<<<<

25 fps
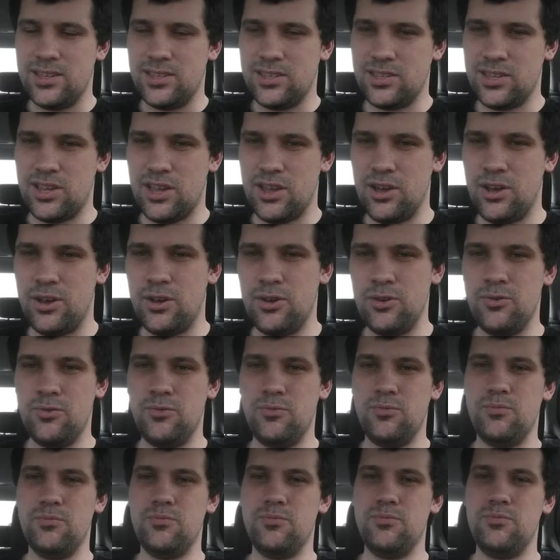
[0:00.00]

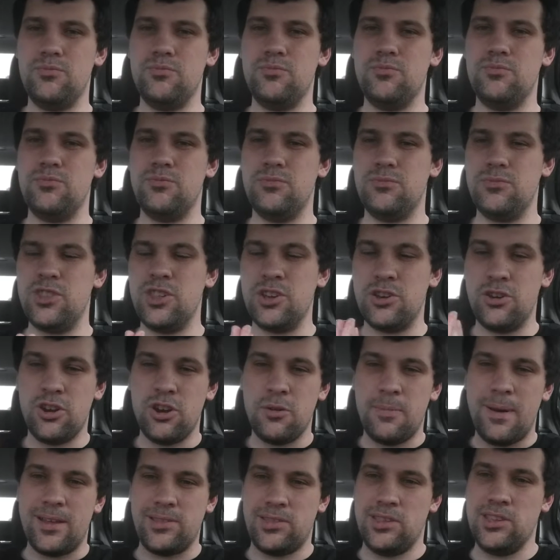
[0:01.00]
So, the good
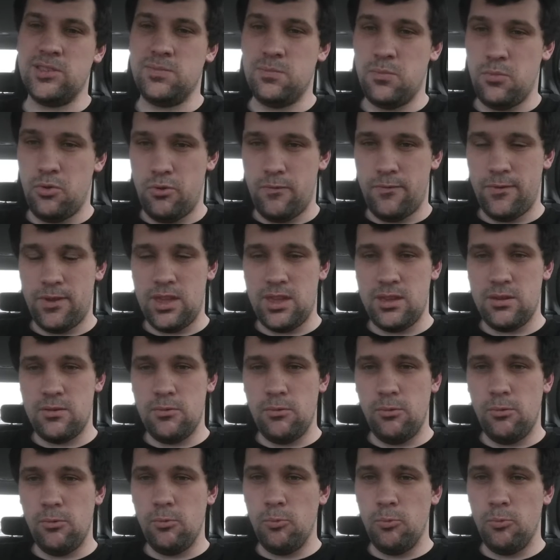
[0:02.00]
about this movie.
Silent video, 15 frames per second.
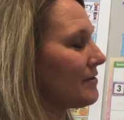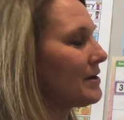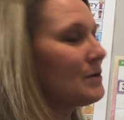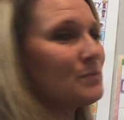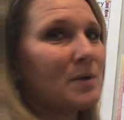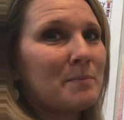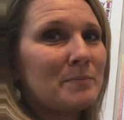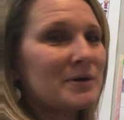
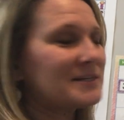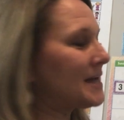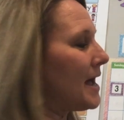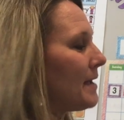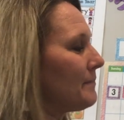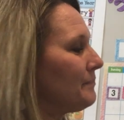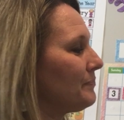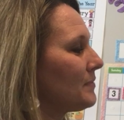And one more
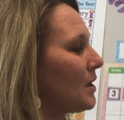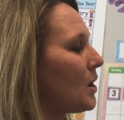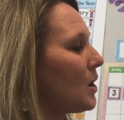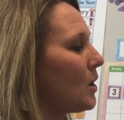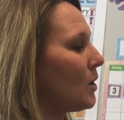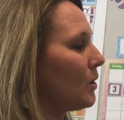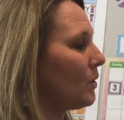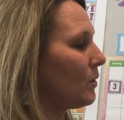time.
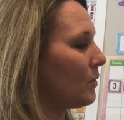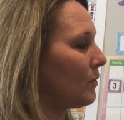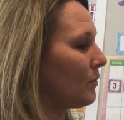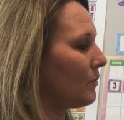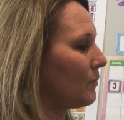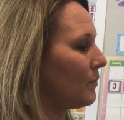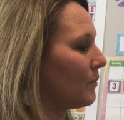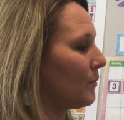
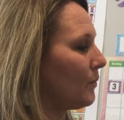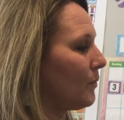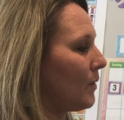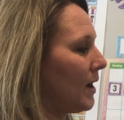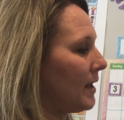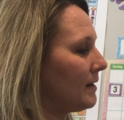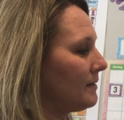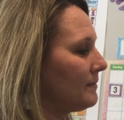1,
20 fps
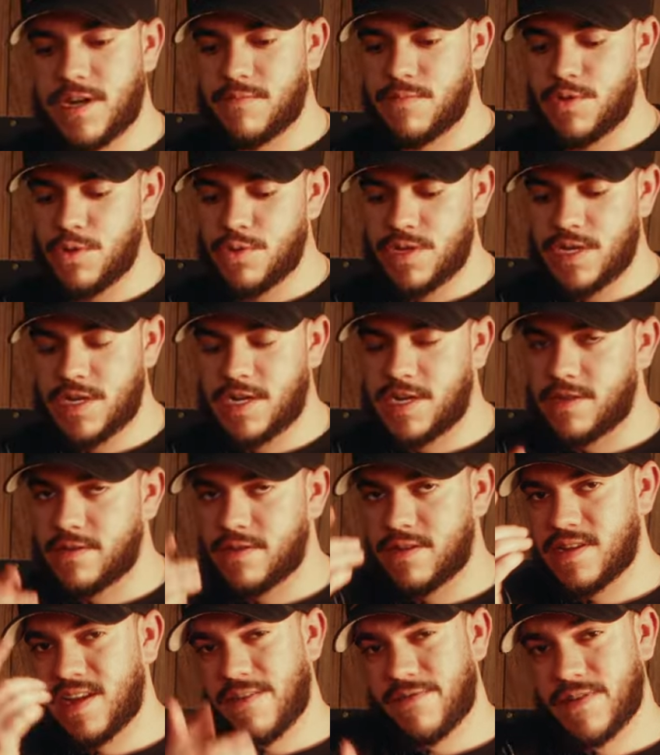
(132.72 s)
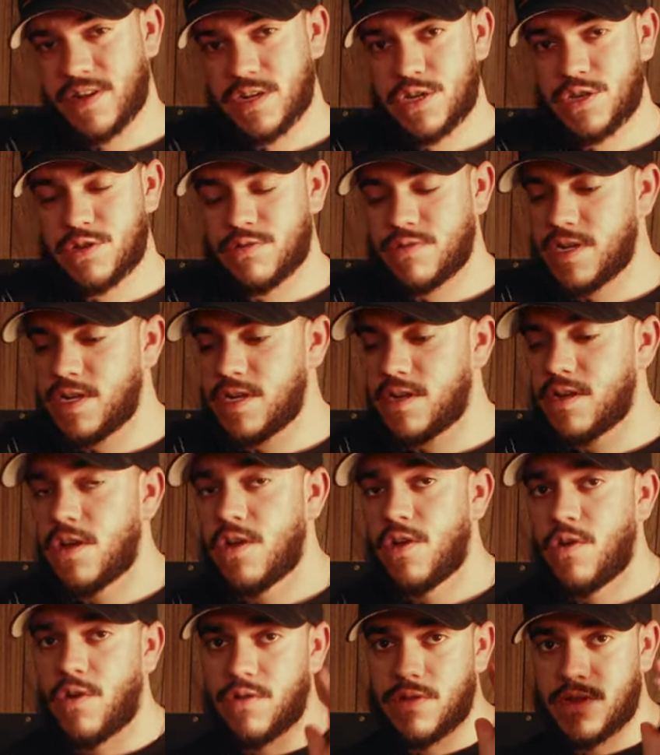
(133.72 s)
I'm using, either the FX3
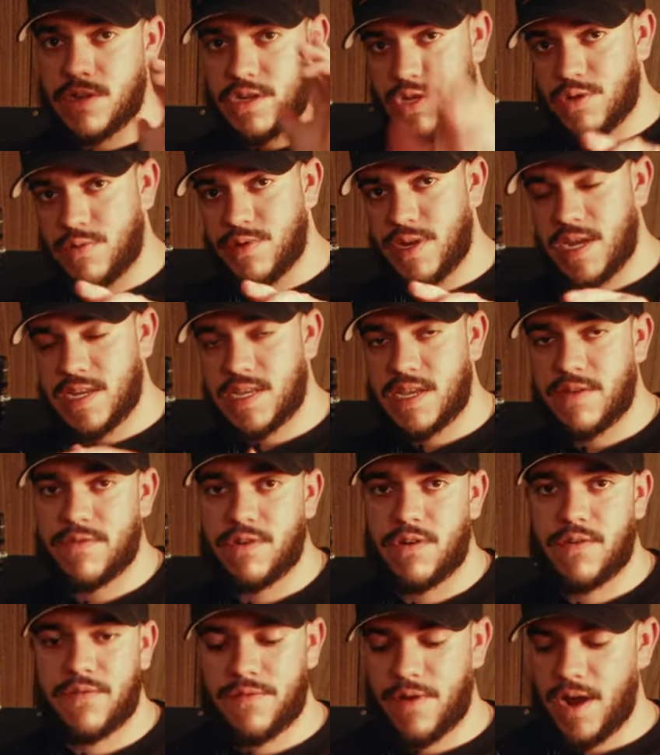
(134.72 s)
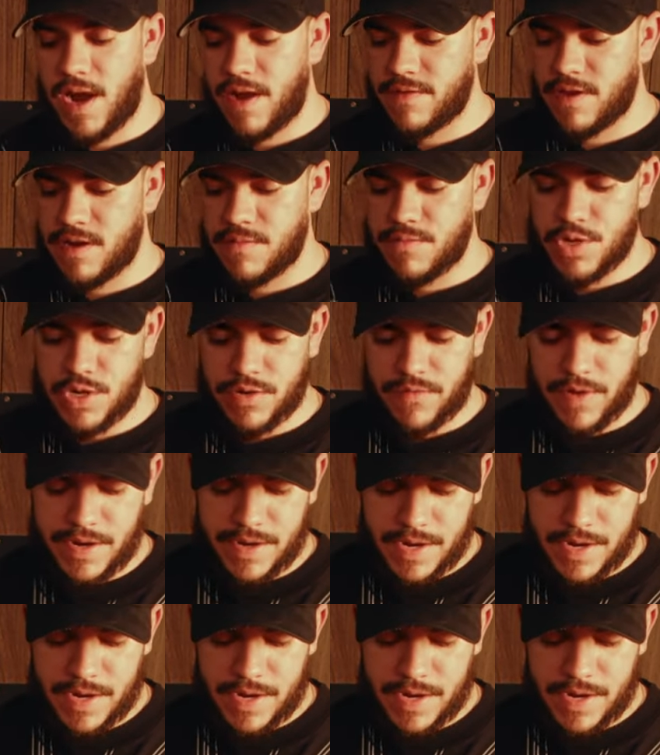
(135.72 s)
or the Sony a7R5 that I'm using right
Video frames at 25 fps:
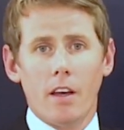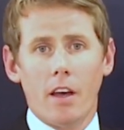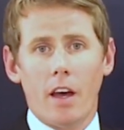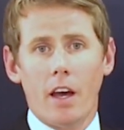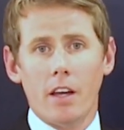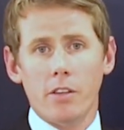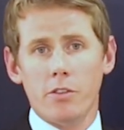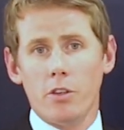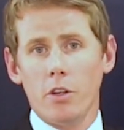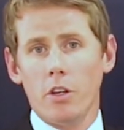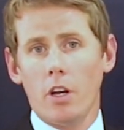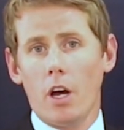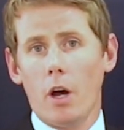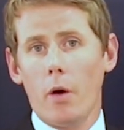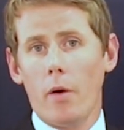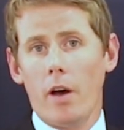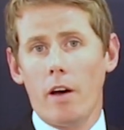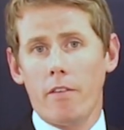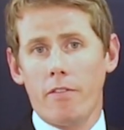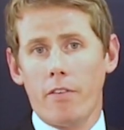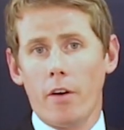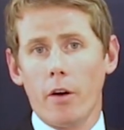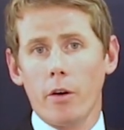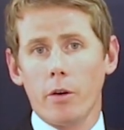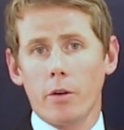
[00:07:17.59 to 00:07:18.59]
As you know, our
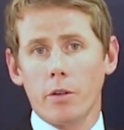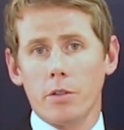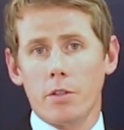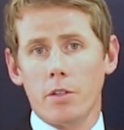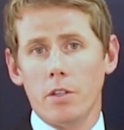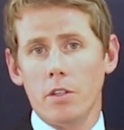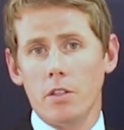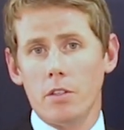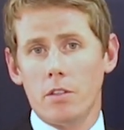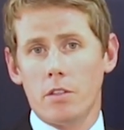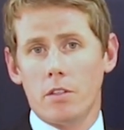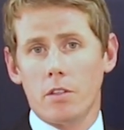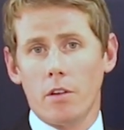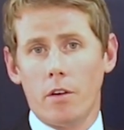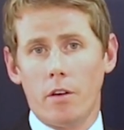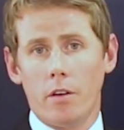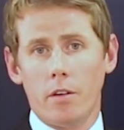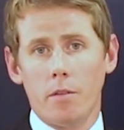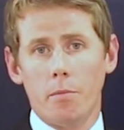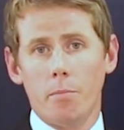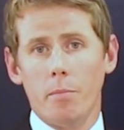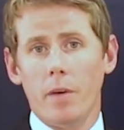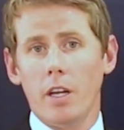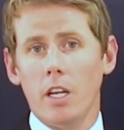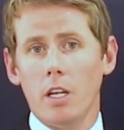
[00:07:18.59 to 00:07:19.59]
focus is
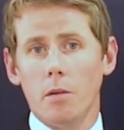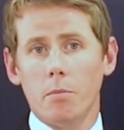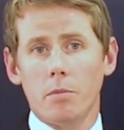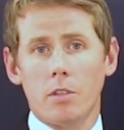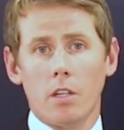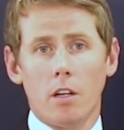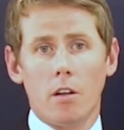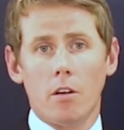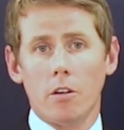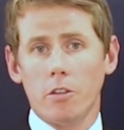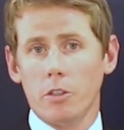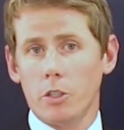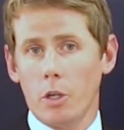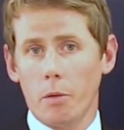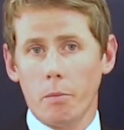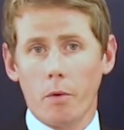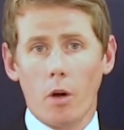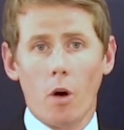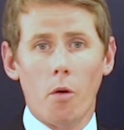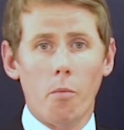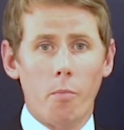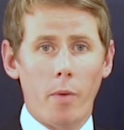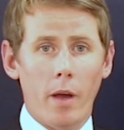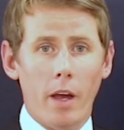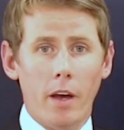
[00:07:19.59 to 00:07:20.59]
on medium to long-term
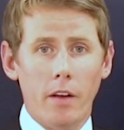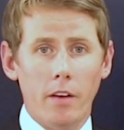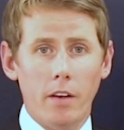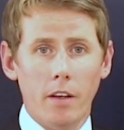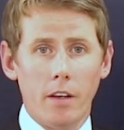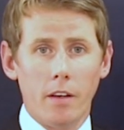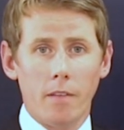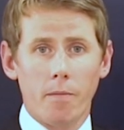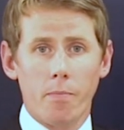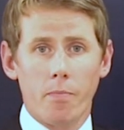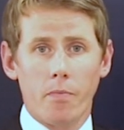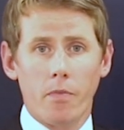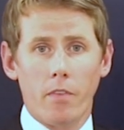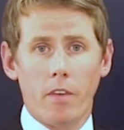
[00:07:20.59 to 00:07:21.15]
compounding,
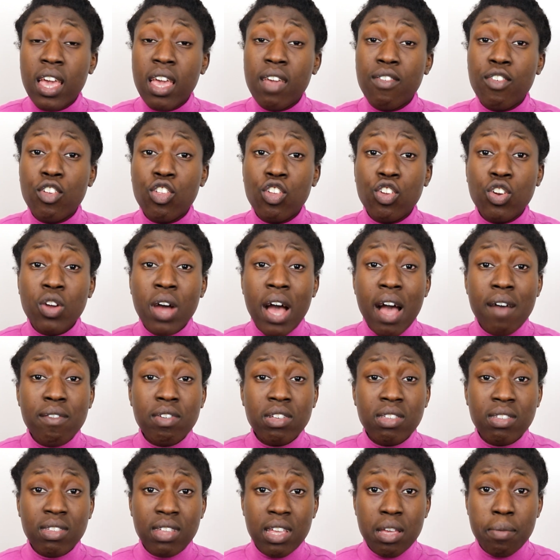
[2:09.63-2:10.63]
If you do not have
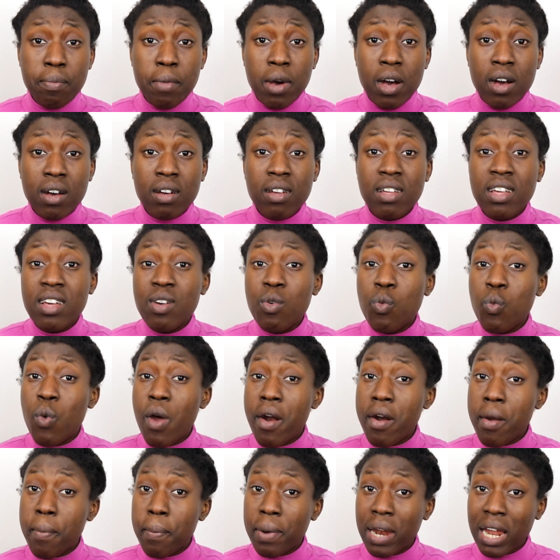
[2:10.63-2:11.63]
a steamer,
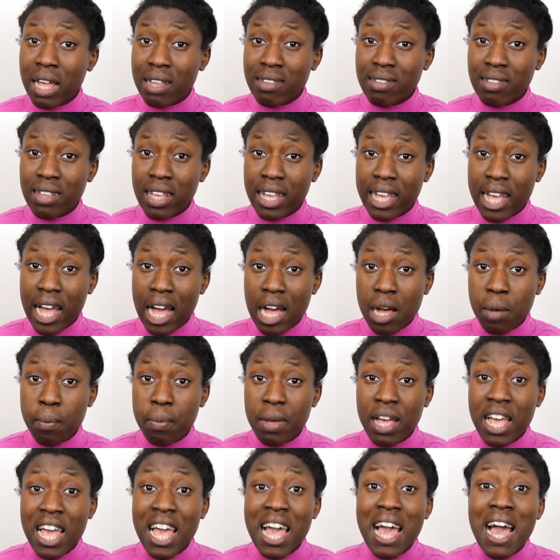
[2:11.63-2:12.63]
wear a plastic
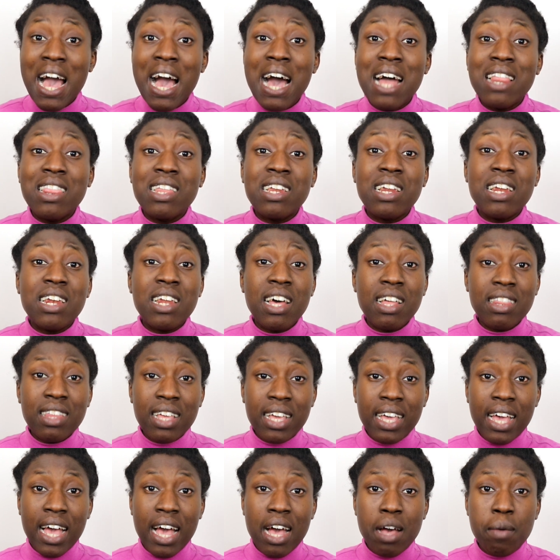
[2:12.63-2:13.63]
cap and then
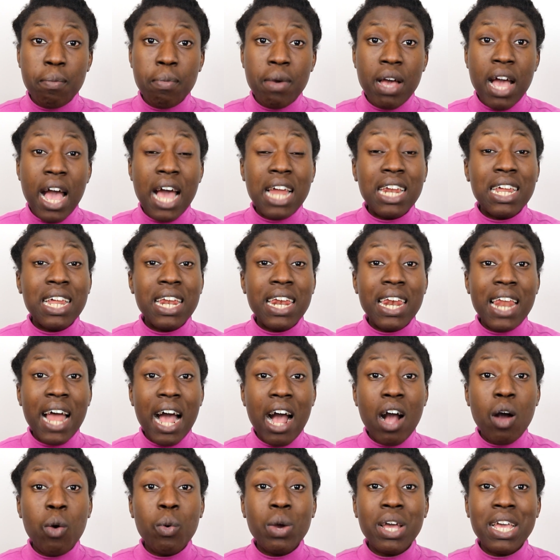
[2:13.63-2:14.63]
another cap and
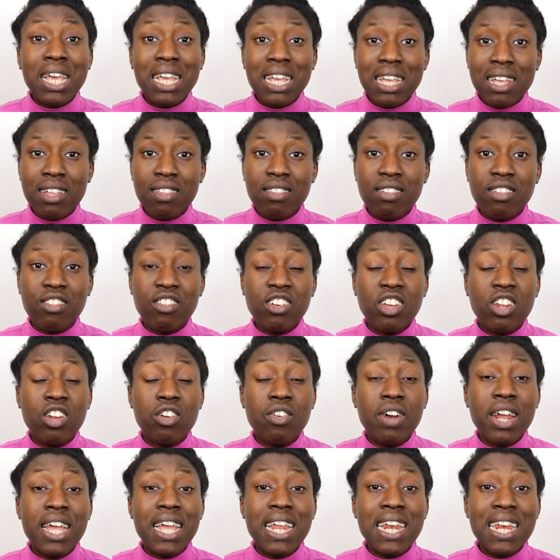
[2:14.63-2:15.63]
allow heat to
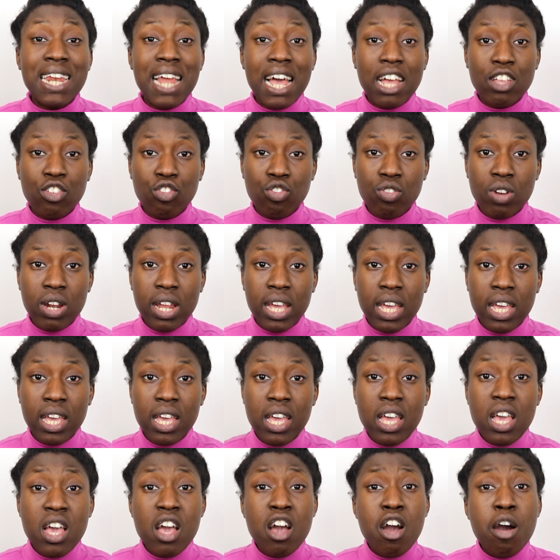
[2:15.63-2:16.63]
generate naturally.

>>>>

ASSIGNMENT:
Please print the entries shown above again, exactly, and skip the pictures.

ANSWER TO THIS PROBLEM:
25 fps
[0:00.00]

[0:01.00]
So, the good
[0:02.00]
about this movie.
Silent video, 15 frames per second.
And one more
time.
1,
20 fps
(132.72 s)
(133.72 s)
I'm using, either the FX3
(134.72 s)
(135.72 s)
or the Sony a7R5 that I'm using right
Video frames at 25 fps:
[00:07:17.59 to 00:07:18.59]
As you know, our
[00:07:18.59 to 00:07:19.59]
focus is
[00:07:19.59 to 00:07:20.59]
on medium to long-term
[00:07:20.59 to 00:07:21.15]
compounding,
[2:09.63-2:10.63]
If you do not have
[2:10.63-2:11.63]
a steamer,
[2:11.63-2:12.63]
wear a plastic
[2:12.63-2:13.63]
cap and then
[2:13.63-2:14.63]
another cap and
[2:14.63-2:15.63]
allow heat to
[2:15.63-2:16.63]
generate naturally.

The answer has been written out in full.